* Instructions to follow *
Write the listing out again word for word, excluding any pictures.

* Supplied records *
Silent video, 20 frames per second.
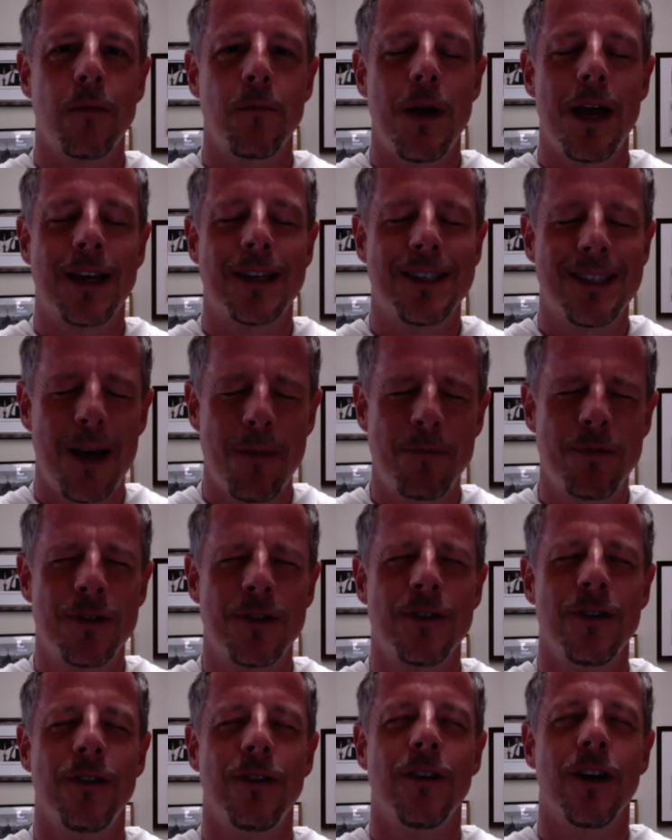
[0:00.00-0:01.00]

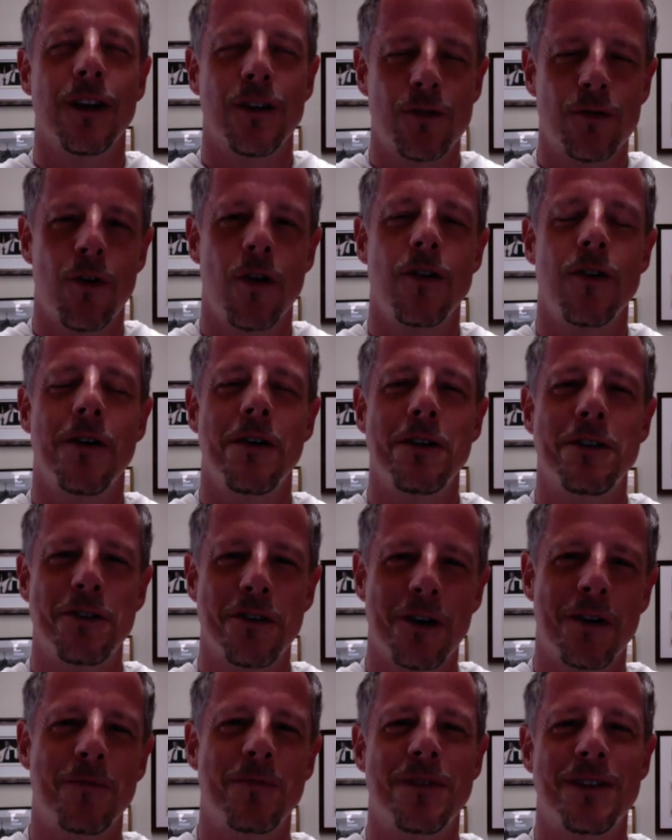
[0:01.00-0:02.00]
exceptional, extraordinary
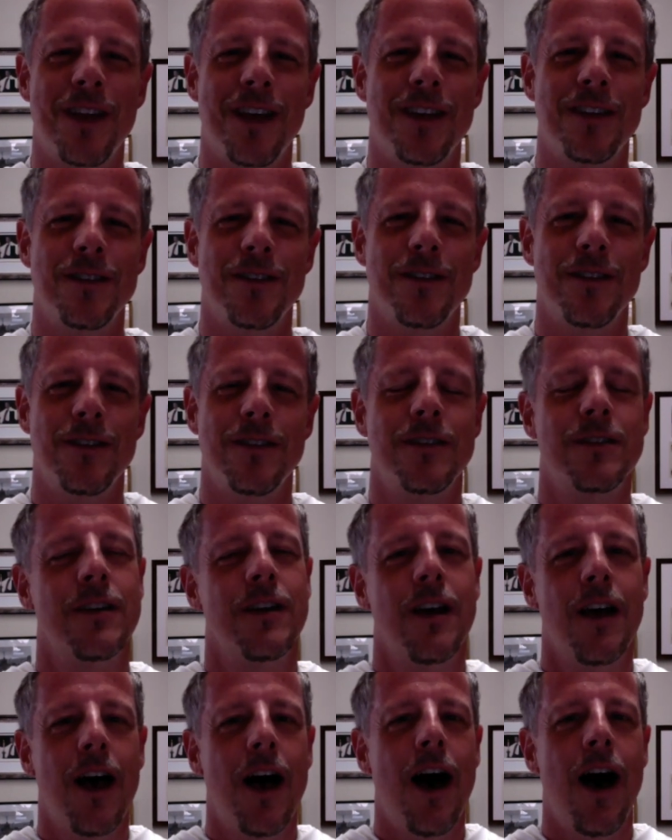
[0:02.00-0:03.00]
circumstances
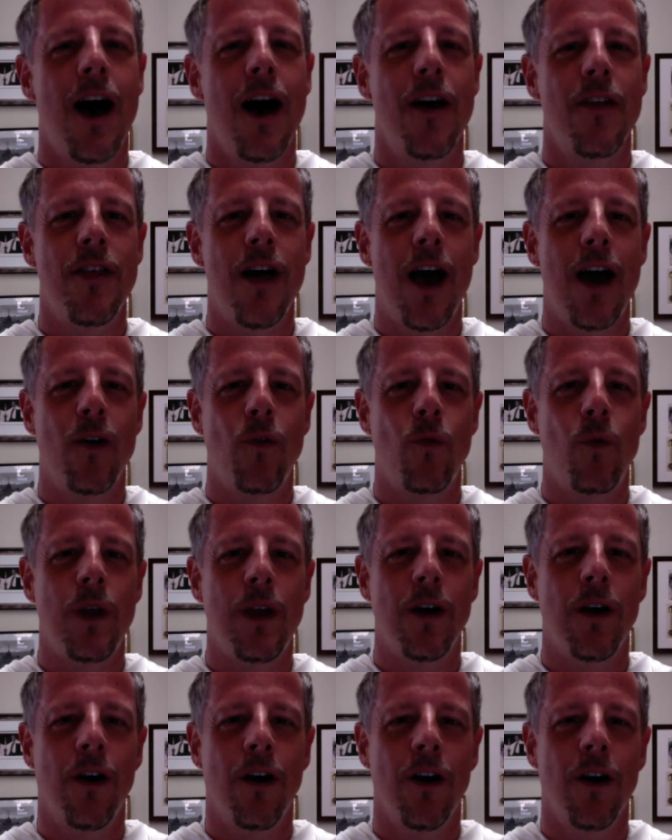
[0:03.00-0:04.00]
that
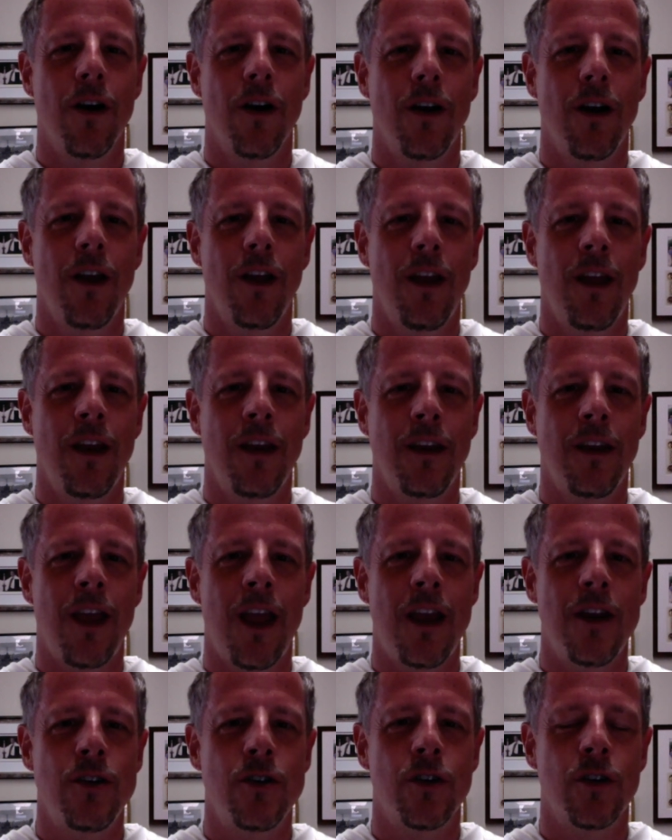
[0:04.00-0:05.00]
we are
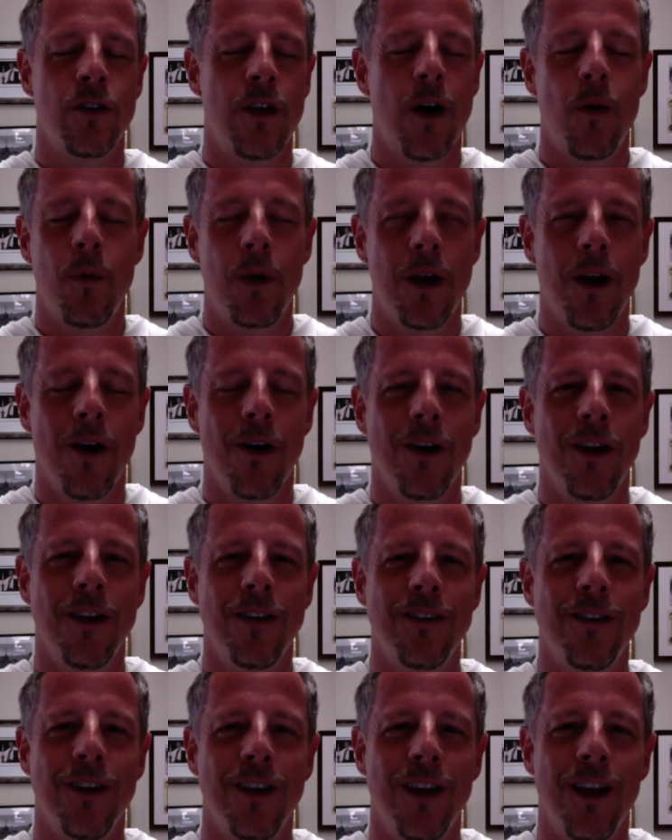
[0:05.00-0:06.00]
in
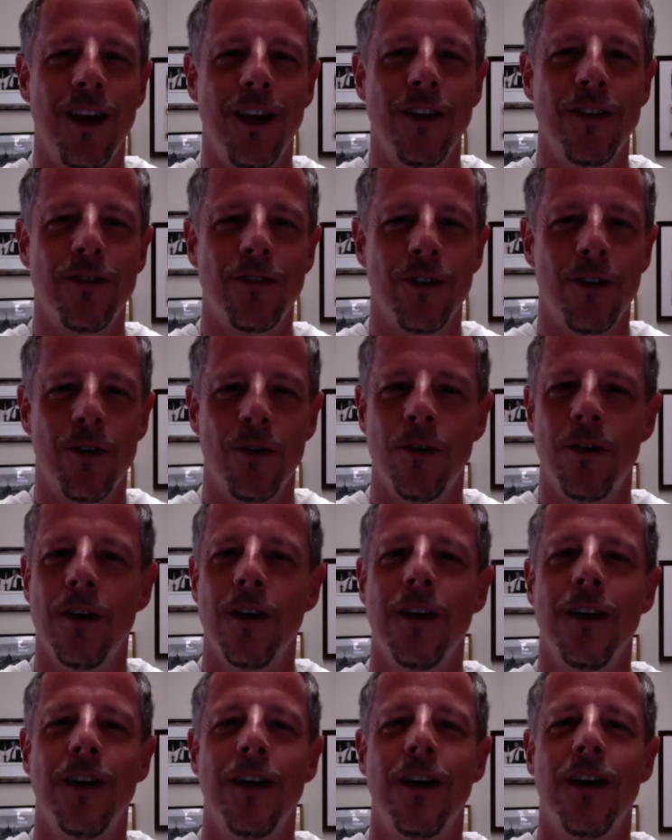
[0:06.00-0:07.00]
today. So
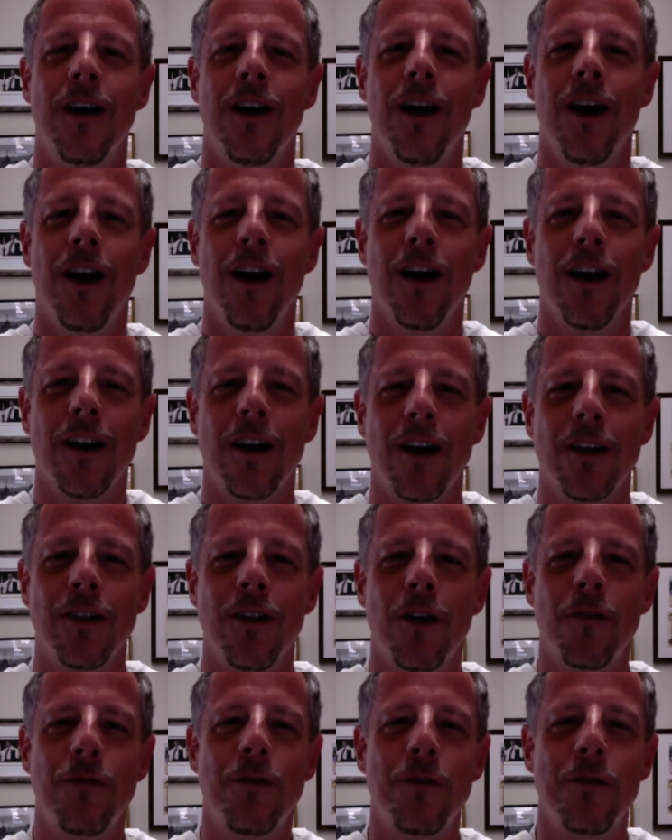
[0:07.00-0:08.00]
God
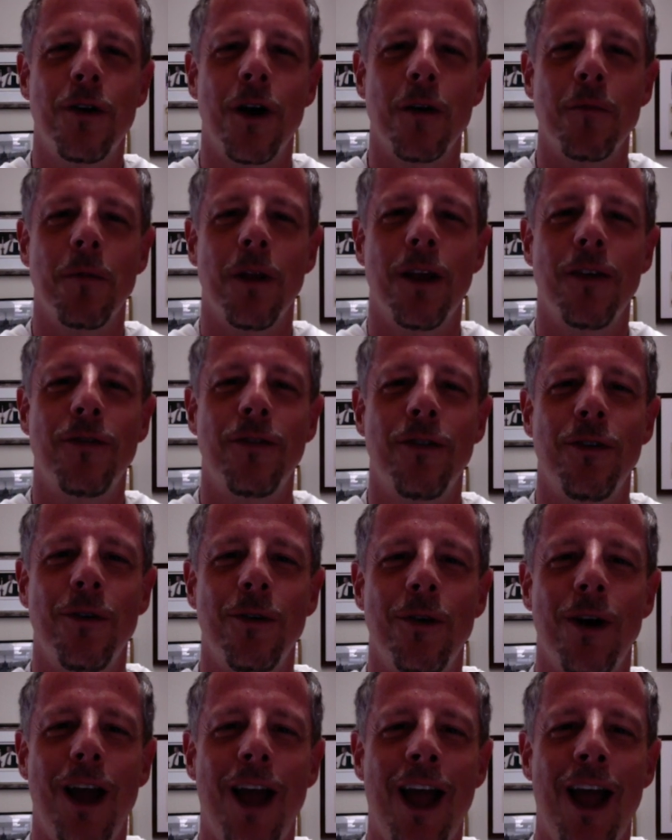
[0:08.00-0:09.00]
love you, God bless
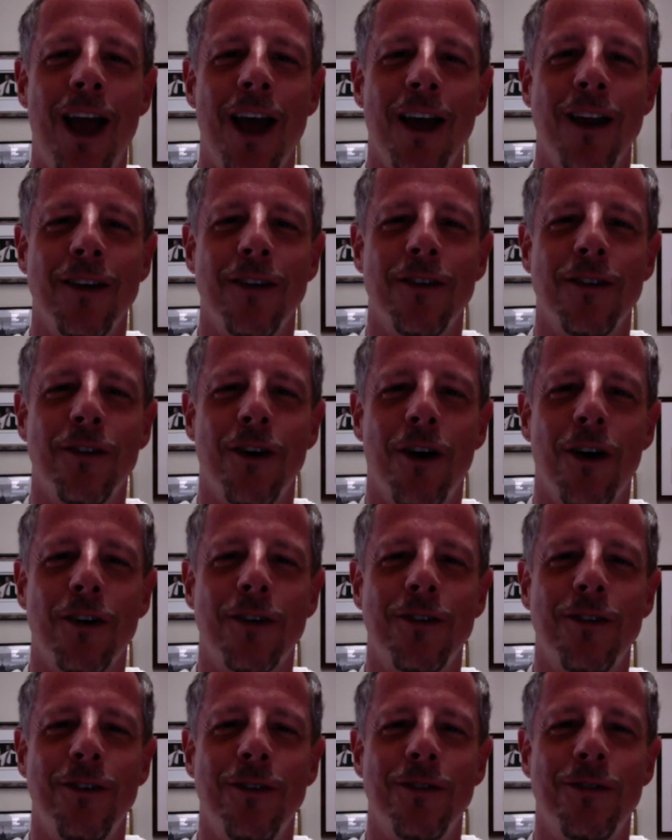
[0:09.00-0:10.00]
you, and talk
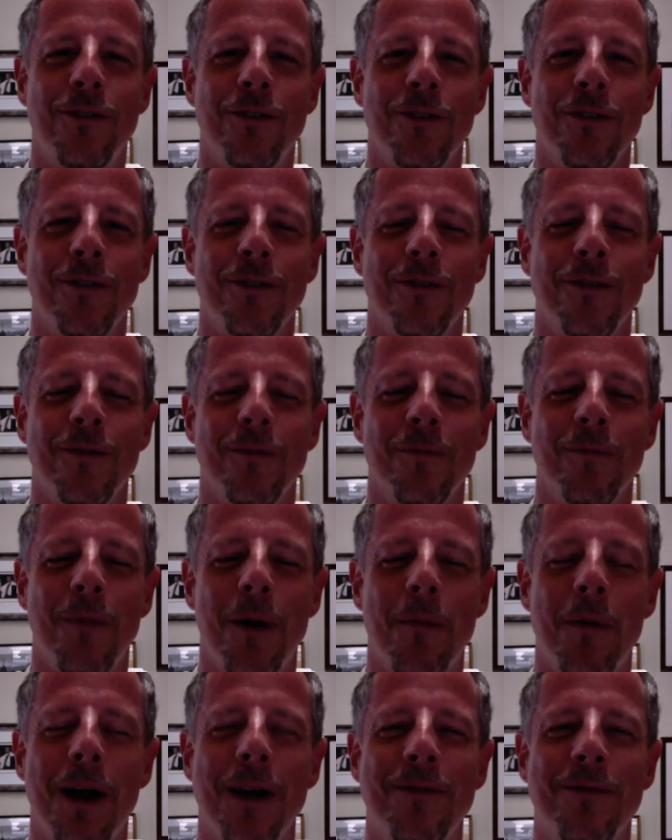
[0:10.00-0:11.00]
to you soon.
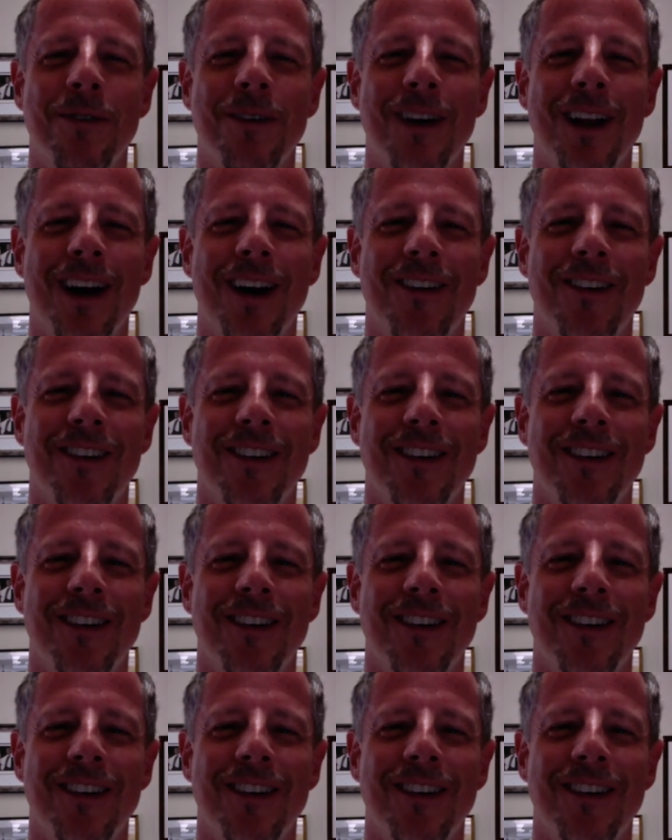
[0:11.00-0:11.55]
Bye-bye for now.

* Response to this exercise *
Silent video, 20 frames per second.
[0:00.00-0:01.00]

[0:01.00-0:02.00]
exceptional, extraordinary
[0:02.00-0:03.00]
circumstances
[0:03.00-0:04.00]
that
[0:04.00-0:05.00]
we are
[0:05.00-0:06.00]
in
[0:06.00-0:07.00]
today. So
[0:07.00-0:08.00]
God
[0:08.00-0:09.00]
love you, God bless
[0:09.00-0:10.00]
you, and talk
[0:10.00-0:11.00]
to you soon.
[0:11.00-0:11.55]
Bye-bye for now.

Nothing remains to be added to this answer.